Rather than focusing on how gratitude can benefit ourselves, he thinks we should be looking to others.
“I think what a Christian understands is that gratitude is a relational activity. If I say thanks to someone, I’m acknowledging and rejoicing in something good that comes from them,” Mr Thorburn said.
“It draws us into a positive personal relationship or, if there is already a relationship there, it deepens that.
“If you think about a child giving thanks to their parents, if they never give thanks, the relationship becomes transactional, it becomes distant.”
“A Christian understands is that gratitude is a relational activity – If I say thanks to someone, I’m acknowledging and rejoicing in something good that comes from them,” – Tim Thorburn
Giving thanks to God
Mr Thorburn said our relationship with God is also like this.
“The Bible sees a lack of thankfulness to God as being part of the effect of sin in our lives – we refuse to give thanks to God, I think, because we know that it has that relational element and we don’t want that relationship; we want God to keep his distance.”
One way to give thanks to God is to just “say it”, he said.
“If you go down to the beach on a beautiful morning… the sun’s coming up and life just feels good.
“I think everyone has this sense of ‘who do I give thanks to for this?’ It’s almost like a dead end, I feel thankful but it doesn’t draw me into the relationship with the person who’s responsible.
“I think that Christians know that it’s from the hand of God Himself and we know that He’s done much more than give us sunrises and sunsets, He’s given us His own Son, which is stunning and unbelievable but true.
“I think Christians have the great advantage of knowing who it’s from and, therefore, giving personal thanks is actually saying thank you to God and rejoicing with Him in His goodness.”
Showing gratitude to others
When it comes to thanking others, Mr Thorburn believes it still comes back to God.
“In the Bible, when people give thanks for what other people do and have done… there’s always an element of thanks to God for what those people have done,” he said.
“It draws us into the reality that what we are able to do for each other… still has its origin ultimately in God and His goodness, it’s His gifts that we use in blessing each other.
“And, so, the biblical practice of giving thanks to God for the good things other people do, it is thanks to them but it acknowledges and rejoices that God is in that as well; it’s not just an isolated me and you.”
However, showing gratitude to others doesn’t come naturally for us, he said.
“Maybe I’m being a bit harsh but I think Australians, by and large, are grumblers and complainers,” Mr Thorburn said.
Being more intentional in his approach has been helpful for him.

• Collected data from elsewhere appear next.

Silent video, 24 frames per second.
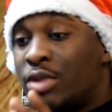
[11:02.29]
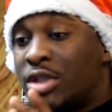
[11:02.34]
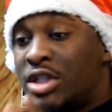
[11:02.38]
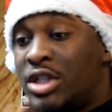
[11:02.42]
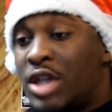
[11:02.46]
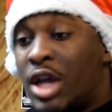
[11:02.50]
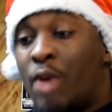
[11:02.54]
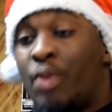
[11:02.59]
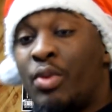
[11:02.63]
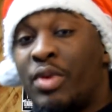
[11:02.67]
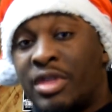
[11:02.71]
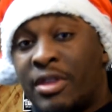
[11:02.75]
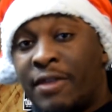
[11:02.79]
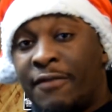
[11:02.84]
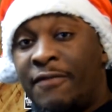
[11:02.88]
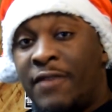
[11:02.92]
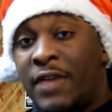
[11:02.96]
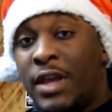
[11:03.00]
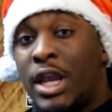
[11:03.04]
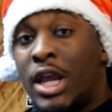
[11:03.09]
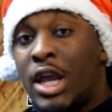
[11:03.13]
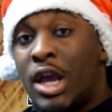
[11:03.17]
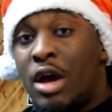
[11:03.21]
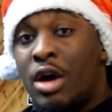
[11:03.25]
as I was done with
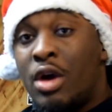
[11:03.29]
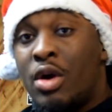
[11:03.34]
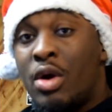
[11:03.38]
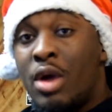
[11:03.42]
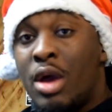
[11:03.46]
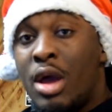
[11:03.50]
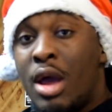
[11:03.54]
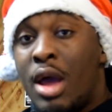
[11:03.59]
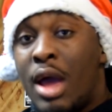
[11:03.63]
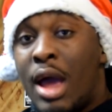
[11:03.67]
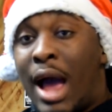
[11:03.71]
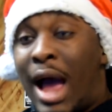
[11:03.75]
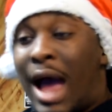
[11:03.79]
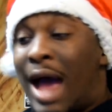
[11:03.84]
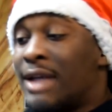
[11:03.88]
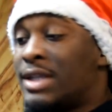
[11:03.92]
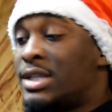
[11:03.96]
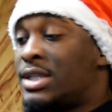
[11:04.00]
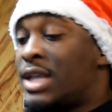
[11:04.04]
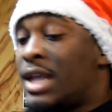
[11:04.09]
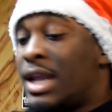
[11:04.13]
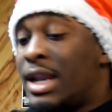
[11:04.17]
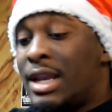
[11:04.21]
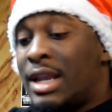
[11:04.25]
the video,
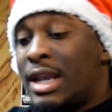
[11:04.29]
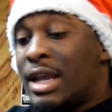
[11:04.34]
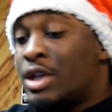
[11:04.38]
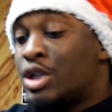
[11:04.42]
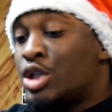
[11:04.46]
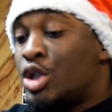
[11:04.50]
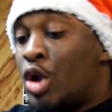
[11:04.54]
I said,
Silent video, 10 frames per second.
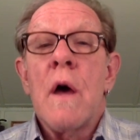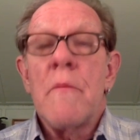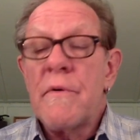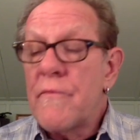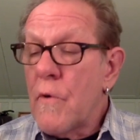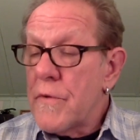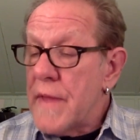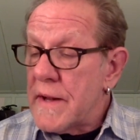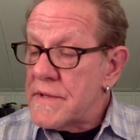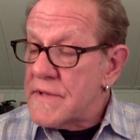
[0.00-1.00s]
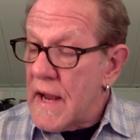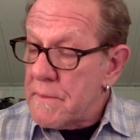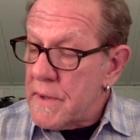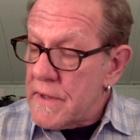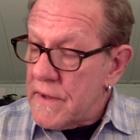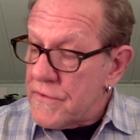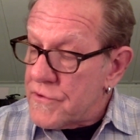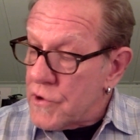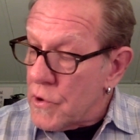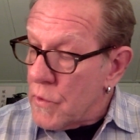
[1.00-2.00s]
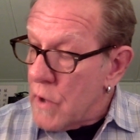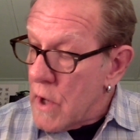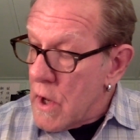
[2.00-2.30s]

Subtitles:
before that assignment is due.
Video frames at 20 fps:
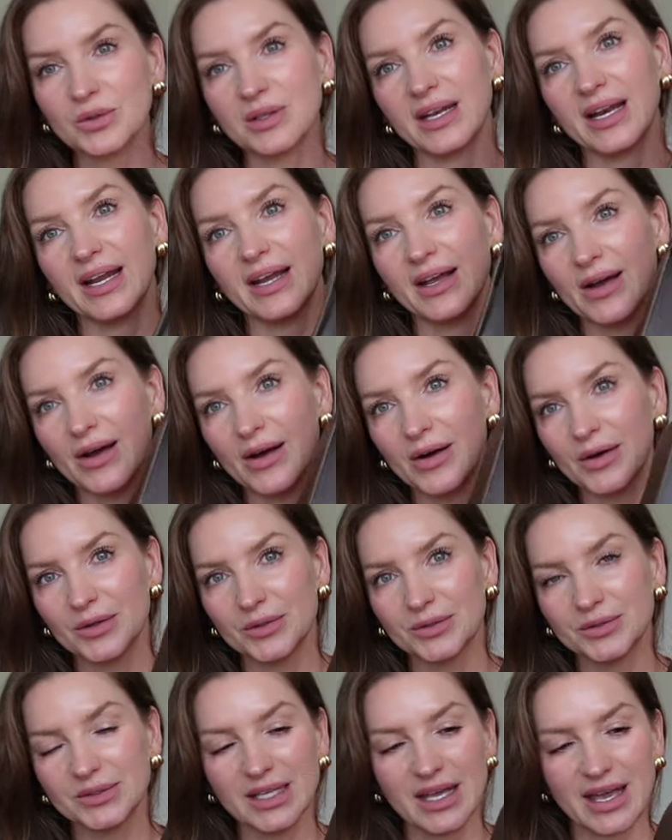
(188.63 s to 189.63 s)
that I
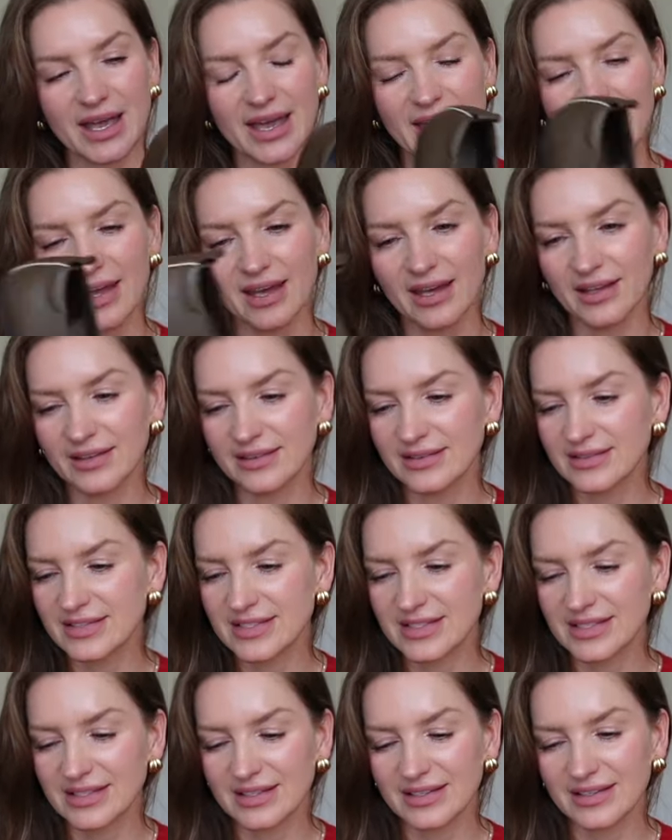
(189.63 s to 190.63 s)
own, and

“I’ve been deliberately seeking to show gratitude, to recognise from God and from others almost anything that’s worth celebrating,” he said.
“And not just celebrating, not just having some joy in it myself, but sharing that joy by expressing gratitude.”
Mr Thorburn has been encouraged by people in his life who are showing gratitude.
“They’re looking for the good things that God might be doing out of any and every situation and just expressing that.
“And they’re not doing it to show anybody else up, it’s just their mindset… because they’re convinced of the goodness of God and, therefore, they’re looking for the evidence, and when they see it, they share that.”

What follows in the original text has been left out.